== Segment start ==

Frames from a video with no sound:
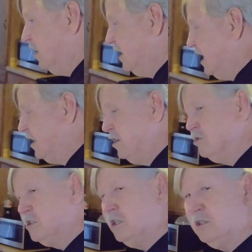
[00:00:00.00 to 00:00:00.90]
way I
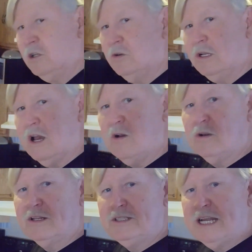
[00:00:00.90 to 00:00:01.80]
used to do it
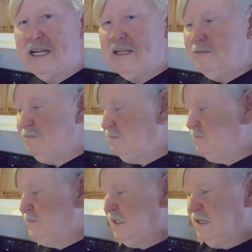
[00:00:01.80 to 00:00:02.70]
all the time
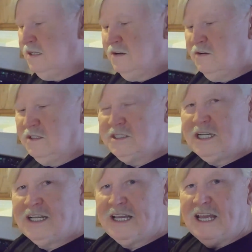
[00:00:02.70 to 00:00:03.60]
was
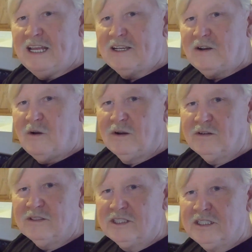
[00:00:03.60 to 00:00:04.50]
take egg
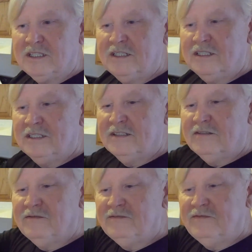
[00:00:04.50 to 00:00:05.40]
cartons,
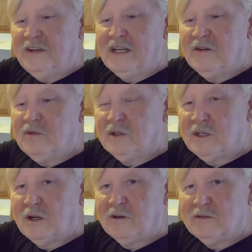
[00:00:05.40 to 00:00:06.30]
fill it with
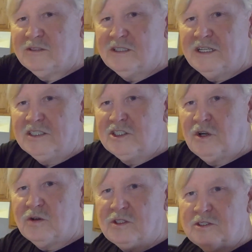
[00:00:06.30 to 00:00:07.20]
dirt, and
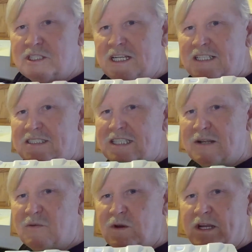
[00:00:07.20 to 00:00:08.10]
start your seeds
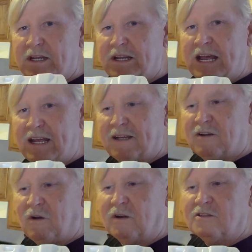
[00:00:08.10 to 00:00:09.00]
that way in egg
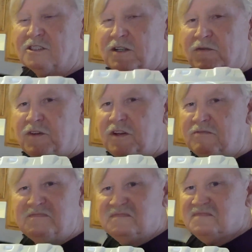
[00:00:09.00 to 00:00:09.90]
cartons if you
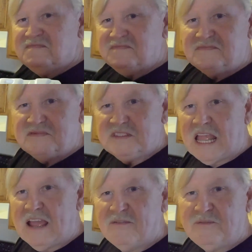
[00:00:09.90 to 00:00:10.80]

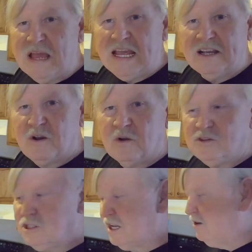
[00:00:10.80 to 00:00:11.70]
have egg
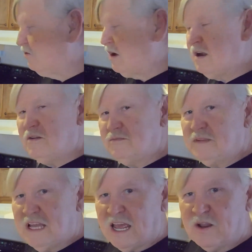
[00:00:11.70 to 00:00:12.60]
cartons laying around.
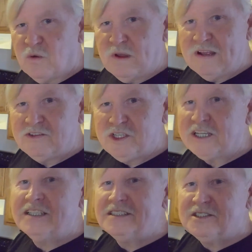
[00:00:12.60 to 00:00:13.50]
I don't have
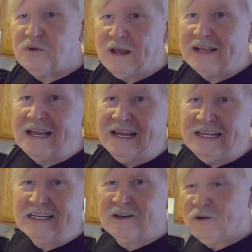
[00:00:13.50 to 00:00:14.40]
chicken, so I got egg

== Segment end ==
== Segment start ==

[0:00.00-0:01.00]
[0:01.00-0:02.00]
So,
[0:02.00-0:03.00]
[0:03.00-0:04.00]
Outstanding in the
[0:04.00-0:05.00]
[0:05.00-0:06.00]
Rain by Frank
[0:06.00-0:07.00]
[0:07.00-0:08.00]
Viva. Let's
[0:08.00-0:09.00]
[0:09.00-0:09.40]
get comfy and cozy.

== Segment end ==

_WHAT THE EXERCISE ASKS_
Given the entries above, transcribe exactly the lines from the one holding "[00:00:02.70 to 00:00:03.60]" through the one holding "[00:00:09.90 to 00:00:10.80]"; pictures do not belong in the transcription.

_FINISHED EXERCISE_
[00:00:02.70 to 00:00:03.60]
was
[00:00:03.60 to 00:00:04.50]
take egg
[00:00:04.50 to 00:00:05.40]
cartons,
[00:00:05.40 to 00:00:06.30]
fill it with
[00:00:06.30 to 00:00:07.20]
dirt, and
[00:00:07.20 to 00:00:08.10]
start your seeds
[00:00:08.10 to 00:00:09.00]
that way in egg
[00:00:09.00 to 00:00:09.90]
cartons if you
[00:00:09.90 to 00:00:10.80]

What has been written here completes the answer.